Sepasang anak manusia melangkah ke depan Altar suci untuk mengikat janji sehidup semati dalam  untung dan malang, membentuk satu keluarga.  Salah satu tujuan berkeluarga adalah memiliki keturunan - anak-anak sebagai buah cinta kasih pernikahan.  Kehadiran anak dalam sebuah keluarga biasanya disambut dengan sukacita penuh.  Rasanya lengkap sudah kebahagiaan hidup berkeluarga dengan kelahiran si buah hati.  Tetapi sadarkah suami dan istri yang sekarang disebut “orangtua” ini akan lahirnya pula sebuah tanggungjawab besar pada diri mereka berdua untuk merawat, mendidik, dan membesarkan anak-anak mereka seperti yang telah pula mereka janjikan di hadapan Tuhan saat menikah?

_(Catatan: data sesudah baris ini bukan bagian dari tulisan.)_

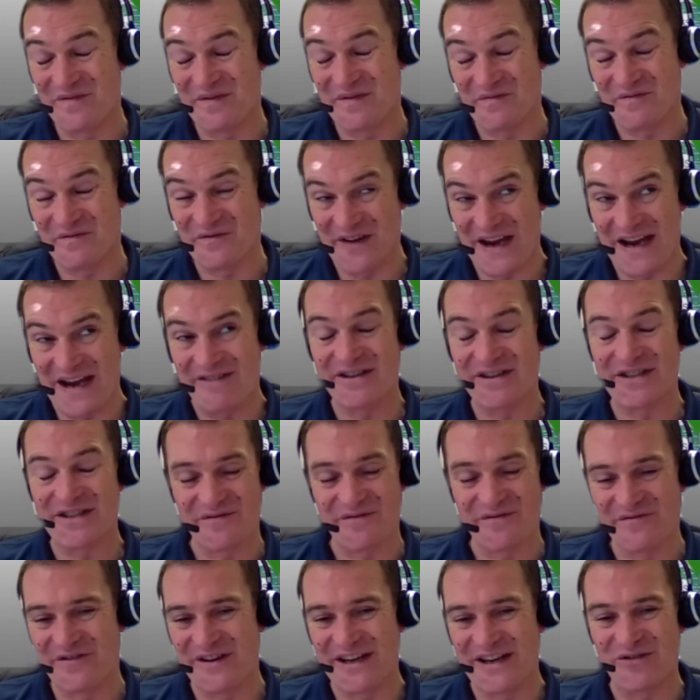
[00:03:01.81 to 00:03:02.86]
varies
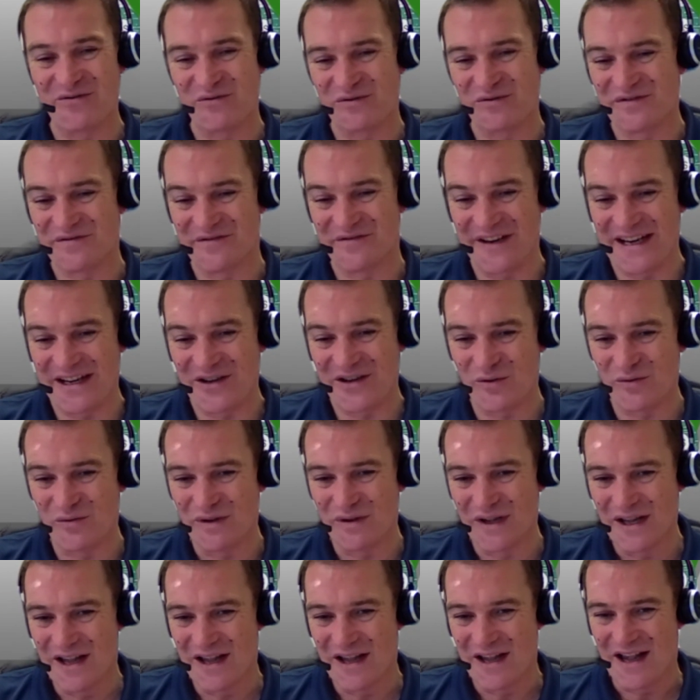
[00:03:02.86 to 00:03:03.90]
from vehicle to vehicle.
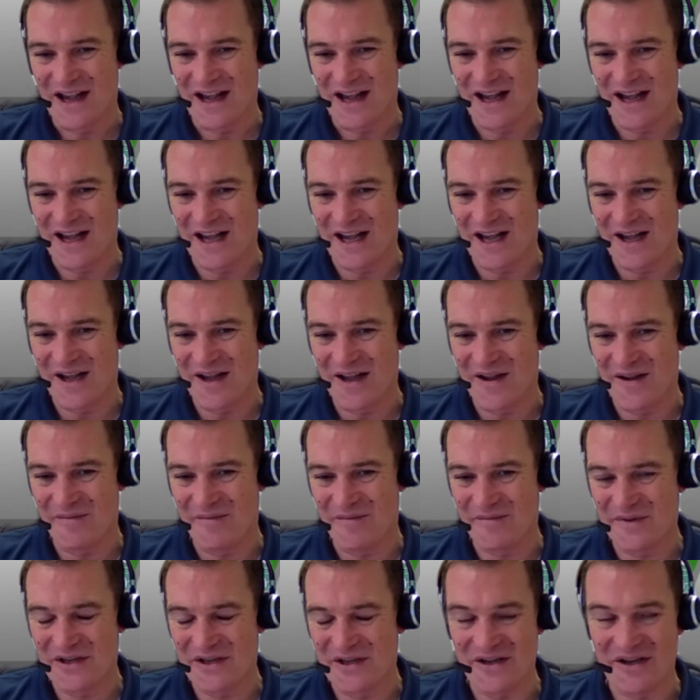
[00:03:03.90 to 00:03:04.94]

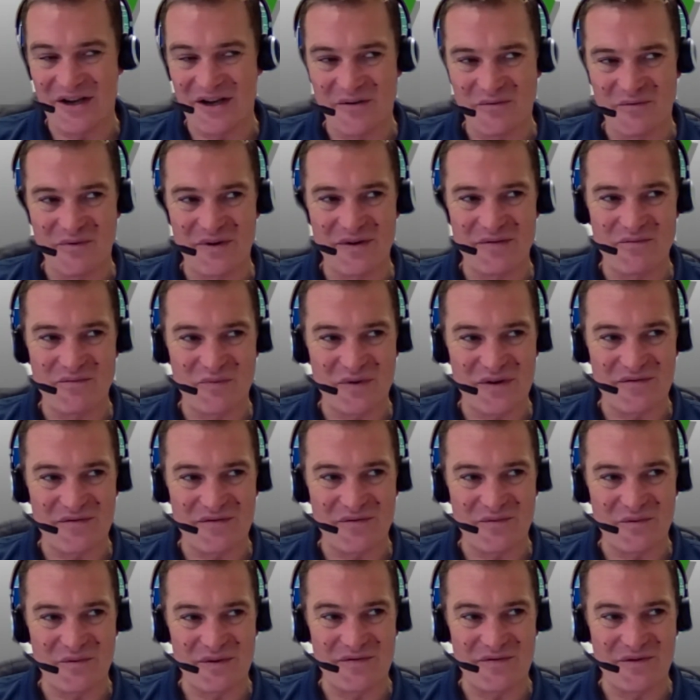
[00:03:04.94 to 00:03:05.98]

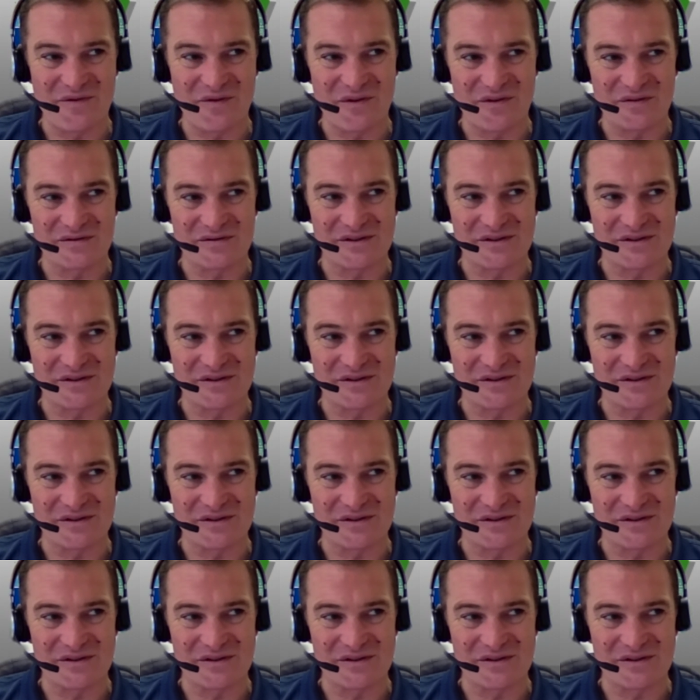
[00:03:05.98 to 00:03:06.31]
We've got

Mendidik anak memang menjadi sebuah pekerjaan besar yang tidak main-main.  Semua orangtua tentu ingin anaknya menjadi pintar, maju, dan mendapat pendidikan setinggi-tingginya supaya kelak dapat menggapai cita-citanya.  Masyarakat memang masih percaya bahwa orang-orang yang punya pendidikan tinggi pasti punya masa depan yang cerah.

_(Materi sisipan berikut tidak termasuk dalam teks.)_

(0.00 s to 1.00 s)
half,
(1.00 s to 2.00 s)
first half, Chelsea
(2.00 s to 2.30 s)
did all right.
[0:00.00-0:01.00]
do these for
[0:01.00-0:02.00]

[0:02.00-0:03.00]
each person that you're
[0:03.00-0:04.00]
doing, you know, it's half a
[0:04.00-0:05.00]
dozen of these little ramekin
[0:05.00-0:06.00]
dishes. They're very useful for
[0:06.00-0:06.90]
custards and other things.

Pendidikan secara formal ditempuh seorang anak di sekolah, tempat ia menimba ilmu, belajar bersosialisasi, dibentuk dan diasah sikap dan karakternya.  Dengan semakin majunya dunia pendidikan, sekarang banyak dibuka sekolah yang menawarkan berbagai macam kelebihan dalam pemberian pendidikan.  Pilihan bagi orangtua dalam menyekolahkan anak-anaknya semakin bervariasi dan juga semakin membuat orangtua bingung.  Sayangnya, banyak orangtua yang akhirnya menjadi ikut-ikutan tren dan termakan bujuk rayu.  Banyak orangtua berpendapat bahwa sebuah sekolah yang bagus adalah sekolah yang mematok uang pangkal yang tinggi.  Sebenarnya, apa yang diharapkan orangtua dari sebuah sekolah dalam mendidik anak-anaknya?  Apakah dengan berpatokan pada angka uang pangkal dan favoritas sebuah sekolah maka orangtua yakin bahwa anak-anaknya akan mendapat pendidikan formal yang terbaik?

Banyak orangtua sekarang yang sungguh sibuk.  Sibuk dalam urusan pekerjaan kantornya, sibuk mengejar karier, sibuk mencari nafkah demi kehidupan keluarganya.  Tak dapat dipungkiri, sekarang pun banyak suami-istri yang keduanya bekerja demi menabung bagi hari esok anak-anaknya.  Ada juga istri-istri yang beruntung, karena dapat berperan penuh sebagai Ibu Rumah Tangga.  Tetapi tak jarang para Ibu Rumah Tangga ini pun didera kesibukan yang luar biasa – ikut arisan, berbelanja di mal-mal, pergi ke salon, pusat kebugaran, ngerumpi bareng, dan banyak macam kegiatan di luar rumah lainnya.  Apa pun yang menjadi kesibukan-kesibukan orangtua, akhirnya itu semua mengurangi banyak waktu mereka untuk berinteraksi dengan anak-anaknya.  Syukur kalau masih ada yang bisa membagi waktu dengan baik  sehingga anak-anak masih dapat bertemu dan berkomunikasi langsung dengan orangtua mereka setiap harinya.  Tetapi yang banyak terjadi sekarang adalah para orangtua begitu sibuknya di setiap hari kerja dan hanya bisa meluangkan waktu di akhir pekan saja untuk berada bersama anak-anak – bahkan ada pula yang sibuk terus-menerus sepanjang minggu.  Semua kebutuhan anak-anak memang tercukupi.  Apa pun yang diminta atau diinginkan anak-anak juga dipenuhi.  Akan kagetkah orangtua kalau ternyata anak-anaknya lebih rindu dan dekat ke pengasuh mereka daripada orangtuanya sendiri?  Akan kagetkah orangtua kalau mendapatkan anak-anaknya sering menciptakan masalah di sekolahnya?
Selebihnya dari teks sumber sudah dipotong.